In my old schema I had a ‘must’ statement.
I then changed my schema and removed the must statement.
When I changed the schema in my confd.cdb directory and then restart confd it still yells about this must restriction, and does not let me connect to the cli.
The way I upgrade the schema is by coying the aaa_init-*fxs, system-*.fxs, aaa_init-*.xml, and system-xsd-init-*.xml, where the wildcard stands for the version of the schema I just created.
I don’t completely understand how the yang upgrade process works, so I am not sure I am doing it right, although I do see my new files in confd.cdb.
Data Model Upgrade is described in Chapter 13 of the ConfD User Guide. You can also find examples for the same under examples.confd/in_service_upgrade.
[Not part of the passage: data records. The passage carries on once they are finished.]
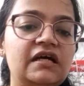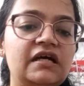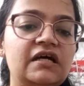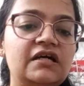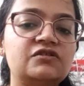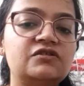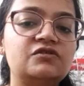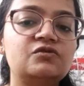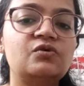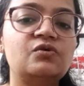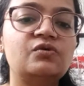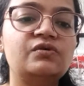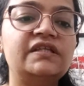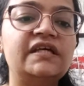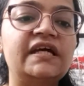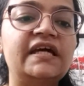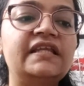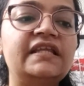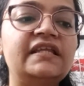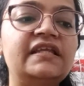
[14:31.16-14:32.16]
So
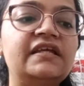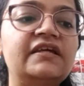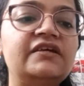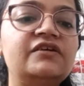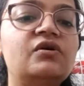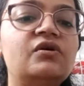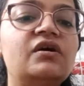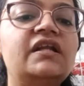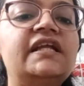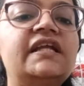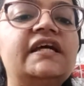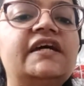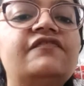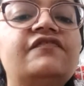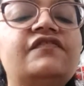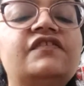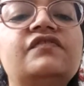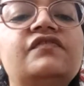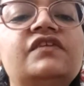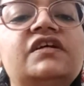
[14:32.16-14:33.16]
then you are
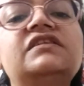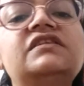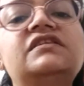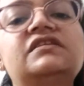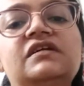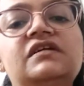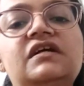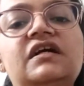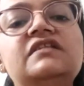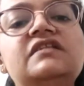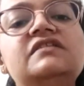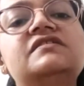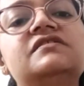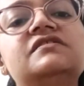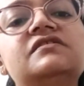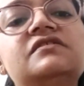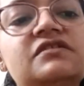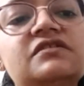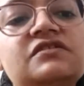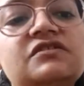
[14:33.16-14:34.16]
left with
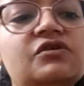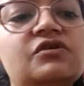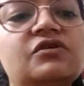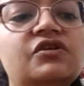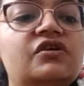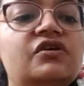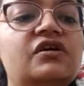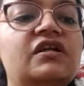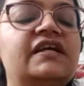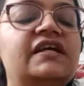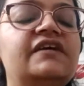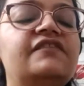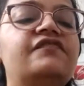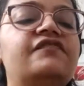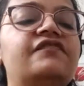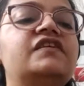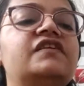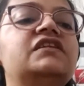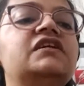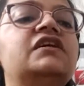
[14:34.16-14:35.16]
ulcers, or you are left
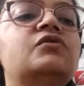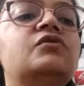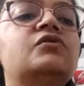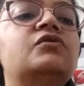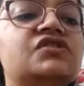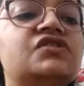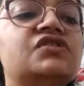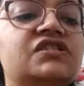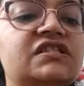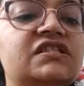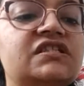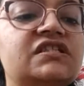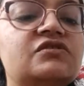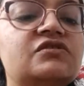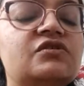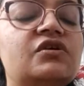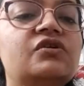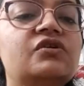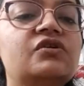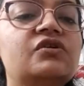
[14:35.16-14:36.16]
with erosions,
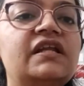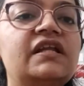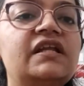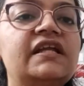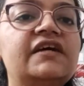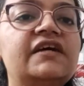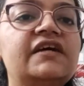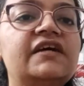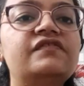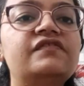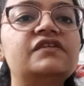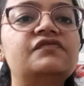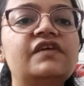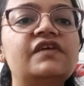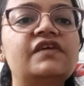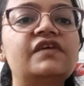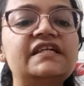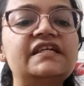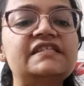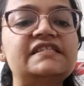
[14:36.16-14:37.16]
or you are left with
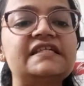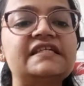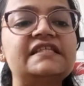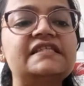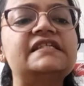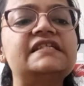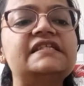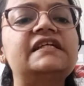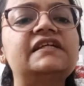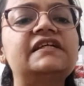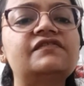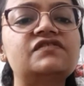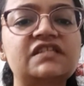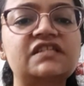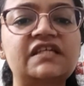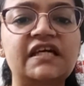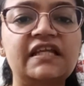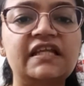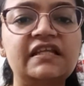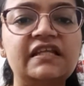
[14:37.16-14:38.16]
very sensitive
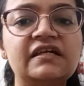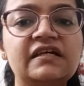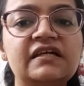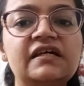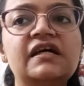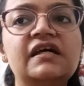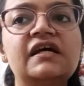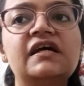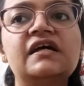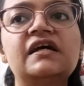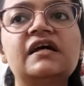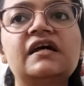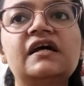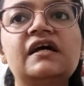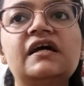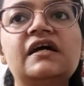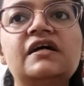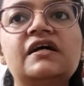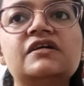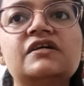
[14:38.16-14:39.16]
skin.
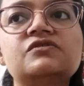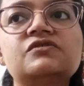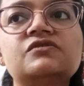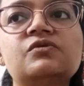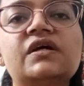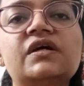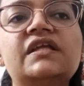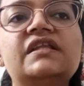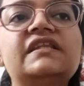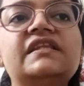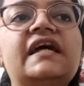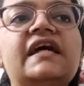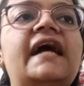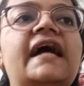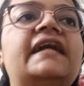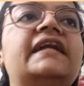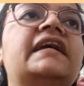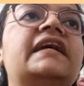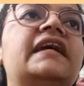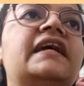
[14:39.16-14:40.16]
So in
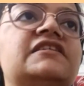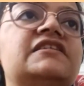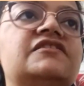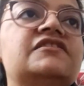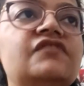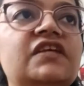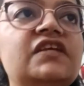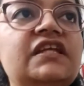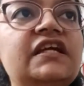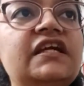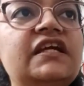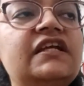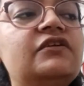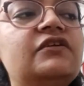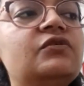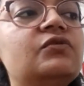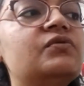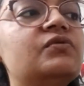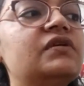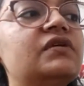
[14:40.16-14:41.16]
that case, we need
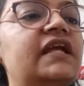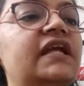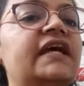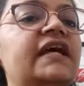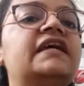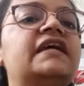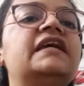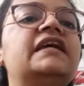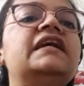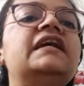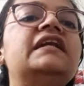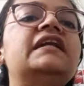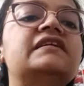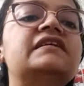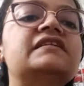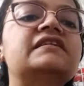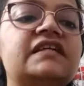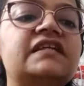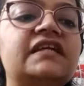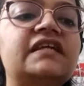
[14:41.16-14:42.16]
to like heal
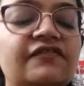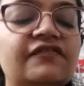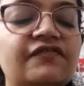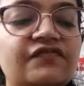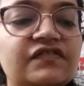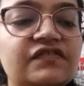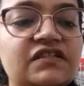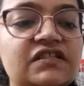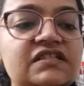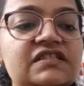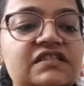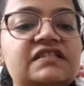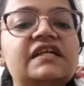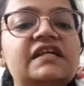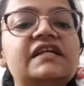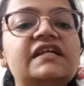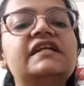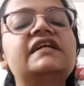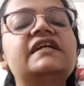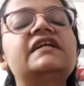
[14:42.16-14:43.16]
the skin first
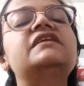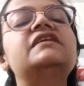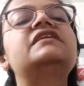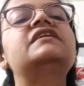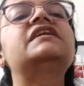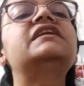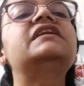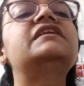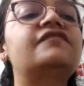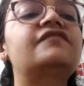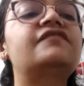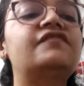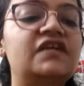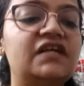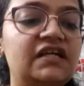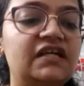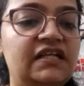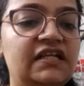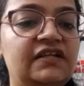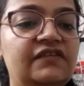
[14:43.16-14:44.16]
and then treat the
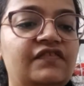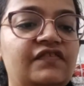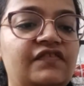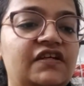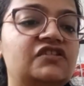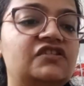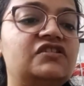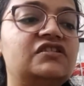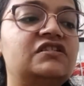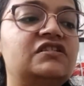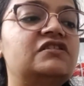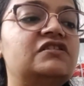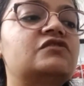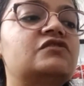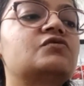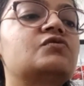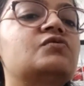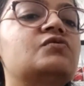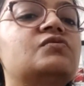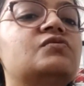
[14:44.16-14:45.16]
fungal infection.
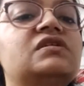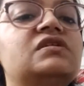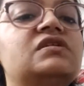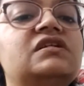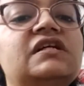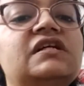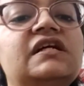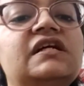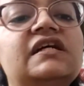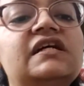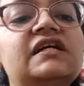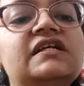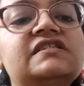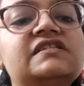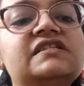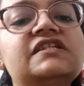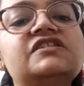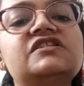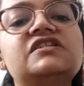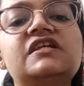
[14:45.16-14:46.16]
So
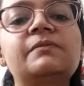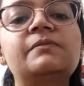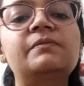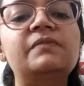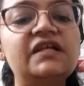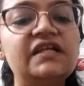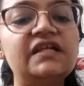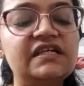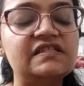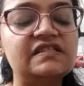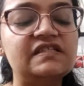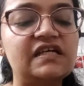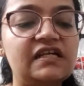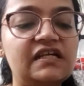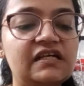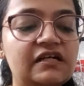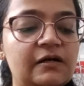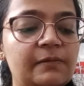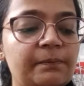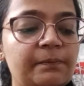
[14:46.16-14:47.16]
such remedies
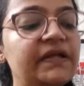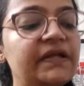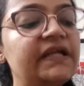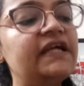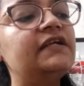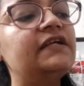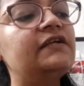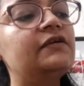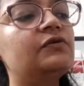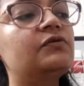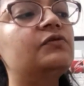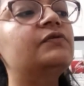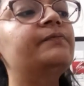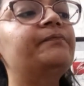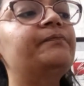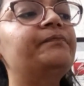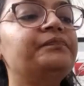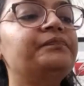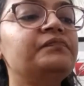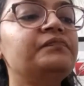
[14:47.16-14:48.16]
are a complete
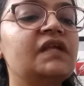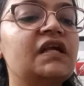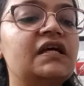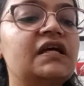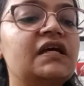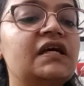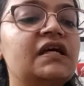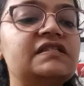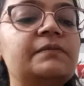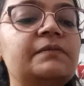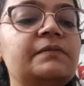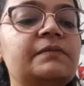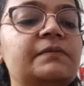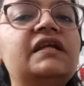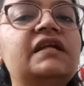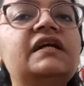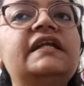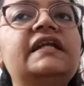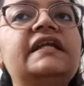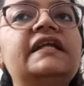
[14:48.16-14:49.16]
no.
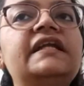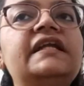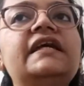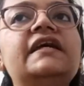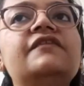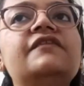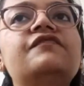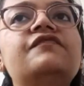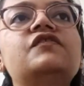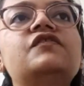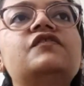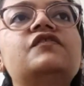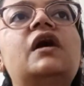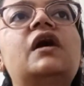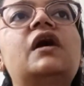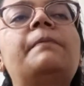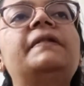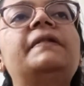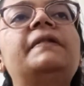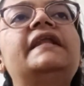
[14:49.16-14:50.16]
Similarly, if you
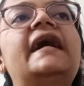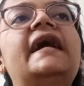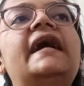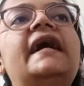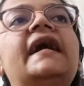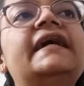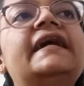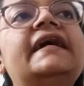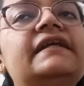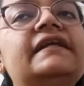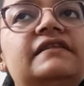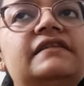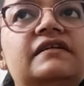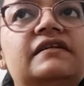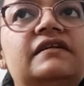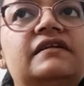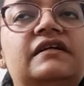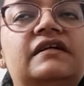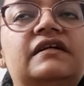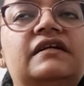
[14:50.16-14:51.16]
apply
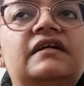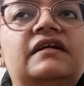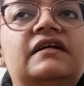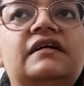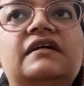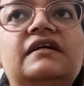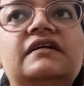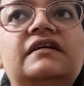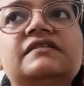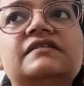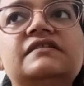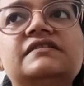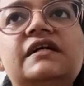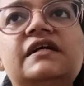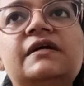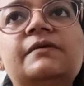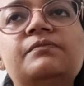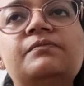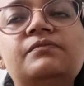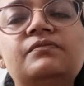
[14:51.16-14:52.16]

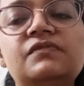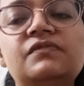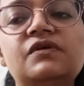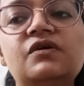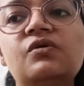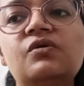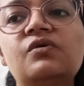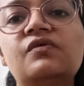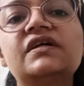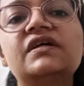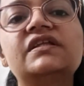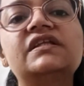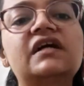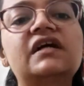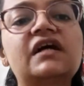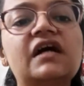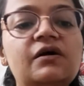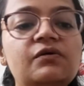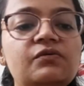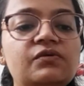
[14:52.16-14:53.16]
some
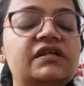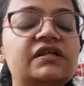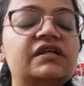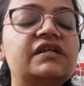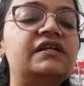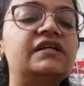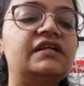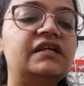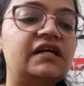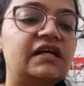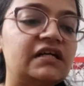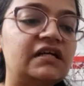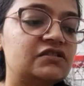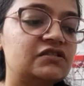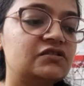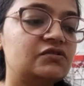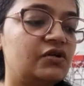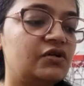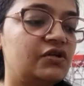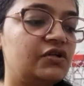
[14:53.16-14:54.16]
over-the-counter
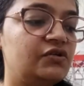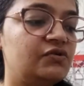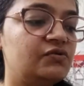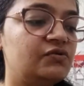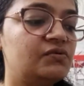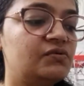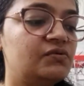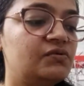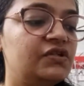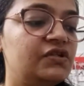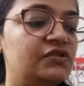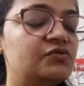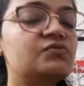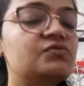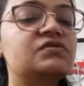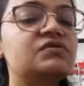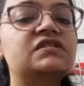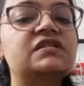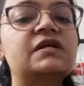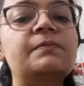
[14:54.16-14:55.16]
drugs, or you
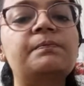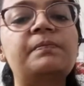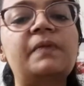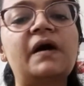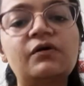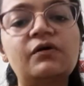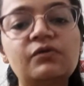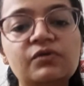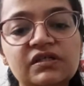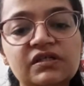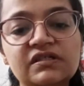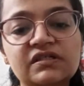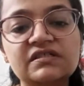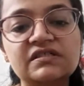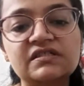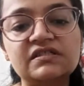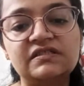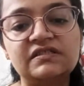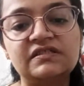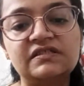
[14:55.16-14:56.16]
use some powders
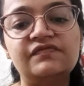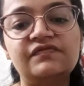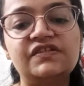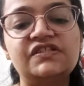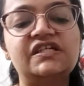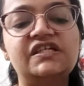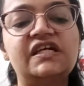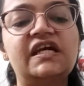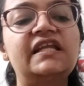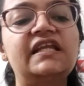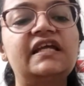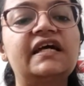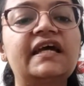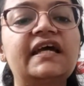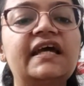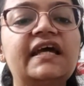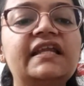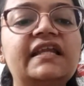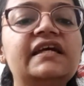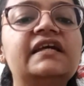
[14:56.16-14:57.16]
which can
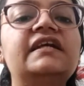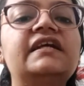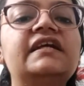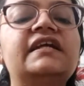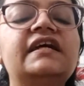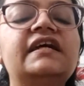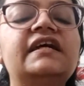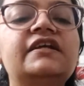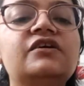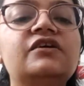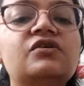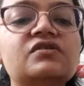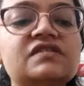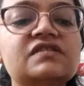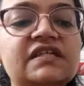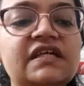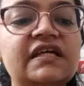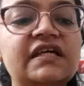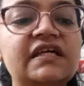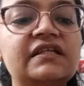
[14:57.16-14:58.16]
again irritate your
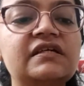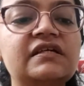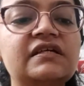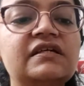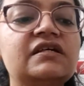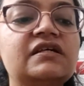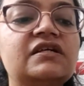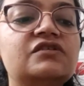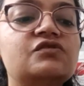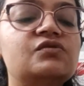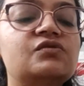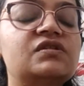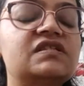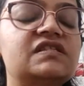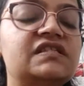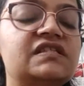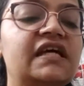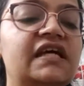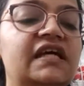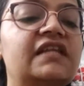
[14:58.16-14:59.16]
skin, So the
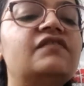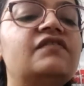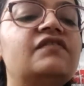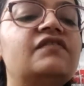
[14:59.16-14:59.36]
skin will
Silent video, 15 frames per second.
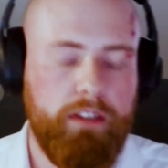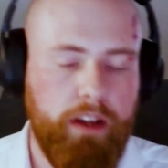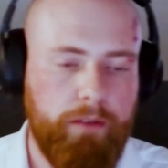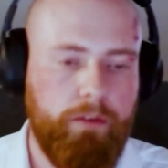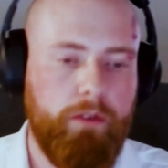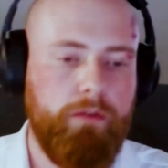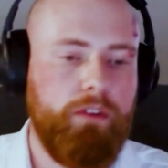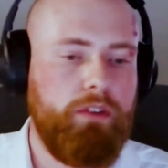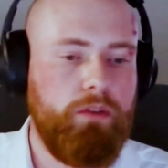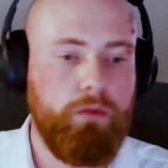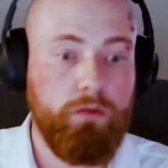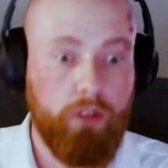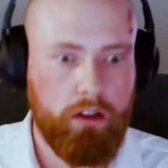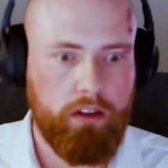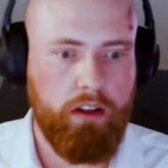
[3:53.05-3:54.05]
Therefore, we
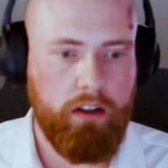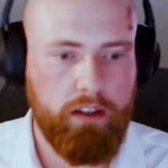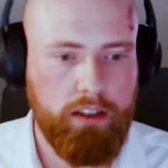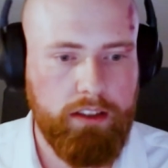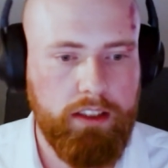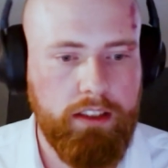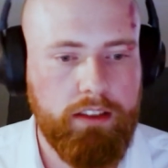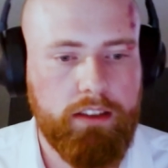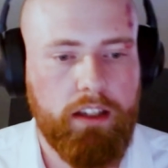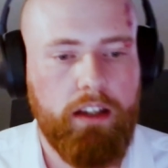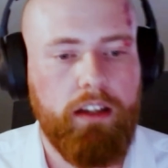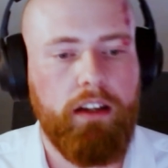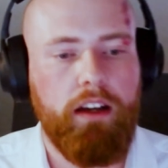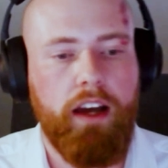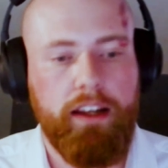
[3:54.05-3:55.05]
do not longer need
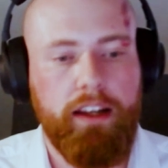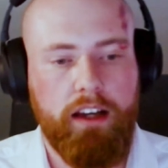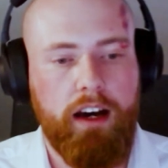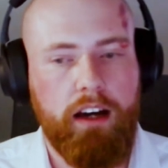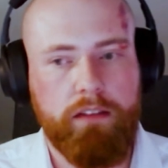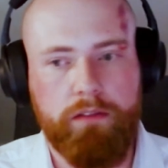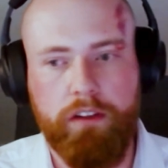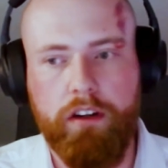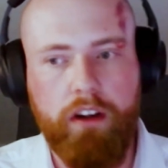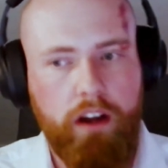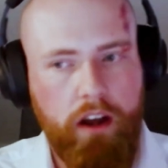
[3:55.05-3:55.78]
any hardware.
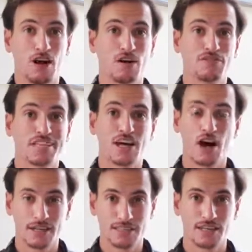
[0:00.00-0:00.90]
of the
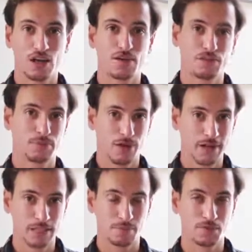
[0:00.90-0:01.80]
content of your
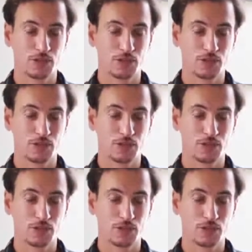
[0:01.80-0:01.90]
product.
However, we do not perform an in-service upgrade. Why would the upgrade fail, then?
I read chapter 13 of the ConfD User Guide, but the only reference to my issue is this:
If the upgrade includes new validation points, or the validation logic for existing validation points
has changed, the new validators must connect to ConfD and register for their validation points before
maapi_commit_upgrade() is called.
My case is the second - validation logic has changed. However, I do not have a validation point, unless you consider a ‘must’ statement a validation point.
It is also not clear to me how performing the code assists me here: how do I permit the new, non-restrictive schema definition in the sequence described?
In short - I still do not understand why a removal of a constraint show fail the upgrade - the constraint is no longer in the schema, so how come confd thinks it’s still there?